In [1]:
import io
import os
import pathlib
import zipfile

import category_encoders
import numpy as np
import pandas as pd
import requests
import sklearn.metrics
import sklearn.model_selection
import sklearn.neighbors
import sklearn.pipeline
import sklearn.preprocessing

In [2]:
%load_ext autoreload
%autoreload 2

# Intro
Welcome to the Fiddler notebook experience! This notebook will demonstrate how to effectively get started with the Fiddler platform by uploading your models and data. The notebook is organized into two sections:
1. Loading data and building a scikit-learn model
2. Uploading your data and model to the Fiddler platform

Section 1 does not use any Fiddler code, so if you are familiar with Pandas and Scikit-Learn, you should feel comfortable skimming through and jumping into section 2.

# Section 1: Loading data and building a model

### Working with Data
Being an effective data scientist involves using the right tool for the job. When it comes to importing, cleaning, and and exploring your data in Jupyter, we don't want to interrupt your normal workflow, so we integrate our tools with the popular Pandas DataFrame object. Thus as long as your data can be dumped into a DataFrame object, there is nothing else you need to do to get it ready to upload to Fiddler.

### Downloading the UCI bikeshare dataset

In [3]:
zip_url = 'https://archive.ics.uci.edu/ml/machine-learning-databases/00275/Bike-Sharing-Dataset.zip'
z = zipfile.ZipFile(io.BytesIO(requests.get(zip_url).content))

# here we pre-configure the datatypes for our dataframe
# so it doesn't require any datatype modification after import
bikeshare_dtypes = dict(season='category', holiday='bool',
                        workingday='bool', weathersit='category')
bikeshare_datetime_columns = ['dteday']
bikeshare_index_column = 'instant'
with z.open('hour.csv') as csv:
    df = pd.read_csv(csv, 
                     dtype=bikeshare_dtypes, 
                     parse_dates=bikeshare_datetime_columns,
                     index_col=bikeshare_index_column)

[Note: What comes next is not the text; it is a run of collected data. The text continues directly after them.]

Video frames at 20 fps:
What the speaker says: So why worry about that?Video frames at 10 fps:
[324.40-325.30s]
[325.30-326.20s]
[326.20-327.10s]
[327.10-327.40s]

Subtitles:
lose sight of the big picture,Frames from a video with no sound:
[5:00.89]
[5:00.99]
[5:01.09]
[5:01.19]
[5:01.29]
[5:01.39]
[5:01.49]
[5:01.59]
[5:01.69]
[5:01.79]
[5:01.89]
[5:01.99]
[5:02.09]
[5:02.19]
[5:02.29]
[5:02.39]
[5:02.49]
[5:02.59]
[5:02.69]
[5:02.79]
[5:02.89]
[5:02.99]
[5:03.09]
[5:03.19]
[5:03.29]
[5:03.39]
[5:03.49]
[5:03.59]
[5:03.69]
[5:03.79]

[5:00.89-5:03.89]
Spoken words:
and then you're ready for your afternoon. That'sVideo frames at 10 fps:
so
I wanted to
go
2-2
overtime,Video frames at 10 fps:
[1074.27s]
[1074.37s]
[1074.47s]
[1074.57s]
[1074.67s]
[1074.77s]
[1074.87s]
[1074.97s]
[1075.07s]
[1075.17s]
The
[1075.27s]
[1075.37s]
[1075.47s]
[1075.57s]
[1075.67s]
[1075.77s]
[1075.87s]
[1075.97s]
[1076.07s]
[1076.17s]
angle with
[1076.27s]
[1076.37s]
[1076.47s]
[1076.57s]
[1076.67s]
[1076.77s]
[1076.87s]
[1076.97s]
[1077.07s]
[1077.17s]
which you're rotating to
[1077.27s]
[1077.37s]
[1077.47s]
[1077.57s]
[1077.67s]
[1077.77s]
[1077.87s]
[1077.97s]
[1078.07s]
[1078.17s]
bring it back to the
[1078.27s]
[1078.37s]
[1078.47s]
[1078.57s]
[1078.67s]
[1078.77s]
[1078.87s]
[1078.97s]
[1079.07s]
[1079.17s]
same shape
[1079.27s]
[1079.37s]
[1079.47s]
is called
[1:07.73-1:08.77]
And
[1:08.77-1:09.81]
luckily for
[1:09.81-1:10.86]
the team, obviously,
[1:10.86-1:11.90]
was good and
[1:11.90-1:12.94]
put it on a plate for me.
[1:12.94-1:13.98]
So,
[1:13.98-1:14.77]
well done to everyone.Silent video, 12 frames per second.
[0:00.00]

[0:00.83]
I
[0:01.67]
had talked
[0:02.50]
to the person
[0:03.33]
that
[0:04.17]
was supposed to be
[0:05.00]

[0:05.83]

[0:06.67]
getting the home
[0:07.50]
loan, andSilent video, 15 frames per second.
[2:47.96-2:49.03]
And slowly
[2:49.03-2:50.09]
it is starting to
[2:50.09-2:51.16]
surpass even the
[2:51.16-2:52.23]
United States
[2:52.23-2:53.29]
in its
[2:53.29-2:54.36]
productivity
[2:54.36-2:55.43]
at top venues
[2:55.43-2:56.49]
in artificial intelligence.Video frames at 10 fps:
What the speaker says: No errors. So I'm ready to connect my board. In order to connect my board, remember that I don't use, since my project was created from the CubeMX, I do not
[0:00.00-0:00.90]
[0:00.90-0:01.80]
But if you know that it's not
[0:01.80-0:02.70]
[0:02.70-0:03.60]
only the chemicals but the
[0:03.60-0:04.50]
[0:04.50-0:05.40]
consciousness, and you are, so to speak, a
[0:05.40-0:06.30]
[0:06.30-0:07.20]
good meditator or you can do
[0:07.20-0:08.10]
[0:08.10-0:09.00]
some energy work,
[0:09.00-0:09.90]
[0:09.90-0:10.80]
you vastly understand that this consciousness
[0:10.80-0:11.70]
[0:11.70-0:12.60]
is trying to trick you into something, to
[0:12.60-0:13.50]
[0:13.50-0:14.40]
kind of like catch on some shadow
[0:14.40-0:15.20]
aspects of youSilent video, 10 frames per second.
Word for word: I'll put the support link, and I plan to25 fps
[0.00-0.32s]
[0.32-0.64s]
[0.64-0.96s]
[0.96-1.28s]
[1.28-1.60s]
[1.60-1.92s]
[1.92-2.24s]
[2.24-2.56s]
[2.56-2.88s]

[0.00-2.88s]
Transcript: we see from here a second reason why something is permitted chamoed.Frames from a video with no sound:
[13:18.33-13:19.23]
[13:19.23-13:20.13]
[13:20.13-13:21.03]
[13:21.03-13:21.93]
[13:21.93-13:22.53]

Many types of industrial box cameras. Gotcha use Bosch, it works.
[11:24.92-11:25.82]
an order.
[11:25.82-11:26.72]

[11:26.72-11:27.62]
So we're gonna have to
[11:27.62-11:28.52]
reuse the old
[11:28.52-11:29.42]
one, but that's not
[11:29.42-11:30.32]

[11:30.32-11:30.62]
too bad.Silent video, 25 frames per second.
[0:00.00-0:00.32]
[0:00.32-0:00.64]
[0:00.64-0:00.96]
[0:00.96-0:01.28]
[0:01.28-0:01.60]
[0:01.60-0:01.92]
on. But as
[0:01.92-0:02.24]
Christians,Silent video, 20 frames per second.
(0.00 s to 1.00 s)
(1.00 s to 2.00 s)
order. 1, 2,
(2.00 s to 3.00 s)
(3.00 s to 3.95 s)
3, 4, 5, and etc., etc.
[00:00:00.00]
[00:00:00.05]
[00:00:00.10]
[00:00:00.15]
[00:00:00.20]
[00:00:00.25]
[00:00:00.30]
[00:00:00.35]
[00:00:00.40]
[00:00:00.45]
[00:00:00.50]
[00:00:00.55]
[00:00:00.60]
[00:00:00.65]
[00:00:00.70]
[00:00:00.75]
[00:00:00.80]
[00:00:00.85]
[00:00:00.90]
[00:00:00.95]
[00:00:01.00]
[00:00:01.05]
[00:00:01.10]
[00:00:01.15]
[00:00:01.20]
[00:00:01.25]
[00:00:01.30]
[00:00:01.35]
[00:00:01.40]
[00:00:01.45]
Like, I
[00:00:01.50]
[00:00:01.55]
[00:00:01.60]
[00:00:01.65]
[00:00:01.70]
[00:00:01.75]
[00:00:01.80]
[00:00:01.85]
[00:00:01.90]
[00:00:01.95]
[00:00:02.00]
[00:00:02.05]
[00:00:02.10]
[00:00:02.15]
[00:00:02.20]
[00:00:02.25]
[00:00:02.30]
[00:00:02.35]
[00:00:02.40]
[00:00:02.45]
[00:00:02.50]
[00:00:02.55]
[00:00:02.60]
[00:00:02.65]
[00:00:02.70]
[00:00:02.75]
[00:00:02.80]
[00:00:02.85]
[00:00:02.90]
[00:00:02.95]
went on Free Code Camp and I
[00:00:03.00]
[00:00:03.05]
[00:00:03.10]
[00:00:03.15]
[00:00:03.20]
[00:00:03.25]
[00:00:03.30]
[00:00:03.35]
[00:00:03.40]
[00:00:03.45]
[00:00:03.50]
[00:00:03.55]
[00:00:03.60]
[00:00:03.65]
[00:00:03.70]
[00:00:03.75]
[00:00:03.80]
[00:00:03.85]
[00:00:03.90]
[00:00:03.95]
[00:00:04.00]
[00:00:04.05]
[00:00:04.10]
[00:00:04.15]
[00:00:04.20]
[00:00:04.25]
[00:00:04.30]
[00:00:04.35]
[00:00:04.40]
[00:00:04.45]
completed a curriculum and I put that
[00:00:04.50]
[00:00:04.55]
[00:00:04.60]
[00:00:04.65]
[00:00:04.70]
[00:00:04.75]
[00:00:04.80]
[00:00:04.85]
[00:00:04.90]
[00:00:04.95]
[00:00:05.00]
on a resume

# split train/test by year
is_2011 = df['yr'] == 0
df_2011 = df[is_2011].reset_index(drop=True)
df_2012 = df[~is_2011].reset_index(drop=True)

# peek at the data
display(df.sample(3, random_state=0).T)

# print info about train-test split
print(f'Train set (bikeshare rentals in 2011) has {df_2011.shape[0]} rows,'
      f' test set (bikeshare rentals in 2012) has {df_2012.shape[0]} rows')

instant,3440,6543,15471
dteday,2011-05-28 00:00:00,2011-10-05 00:00:00,2012-10-11 00:00:00
season,2,4,4
yr,0,0,1
mnth,5,10,10
hr,5,4,19
holiday,False,False,False
weekday,6,3,4
workingday,False,True,True
weathersit,1,1,1
temp,0.56,0.44,0.44


Train set (bikeshare rentals in 2011) has 8645 rows, test set (bikeshare rentals in 2012) has 8734 rows


### Building a model
Just like with data work, we believe in the right tools for the job. We currently integrate tightly models supporing the `sklearn` API, including non-`sklearn` packages that support the `sklearn` API, like `xgboost` and `LightGBM`. Since encoding categorical variables can be a pain in `sklearn`, we also support the `category_encoders` package. Please note that if you introduce any custom classes or transformation functions into your modeling, it may become difficult to get your models running in Fiddler. We therefore recommend using the `Transformer` objects provided by `sklearn` (and the `category_encoders` package) and combining preprocessing and inference steps using the `sklearn` `Pipeline` API.

In [4]:
# specify which columns are features and which are not
target = 'cnt'
not_used_as_features = ['dteday', 'yr', 'casual', 'registered']
non_feature_columns = [target] + not_used_as_features
feature_columns = list(set(df_2011.columns) - set(non_feature_columns))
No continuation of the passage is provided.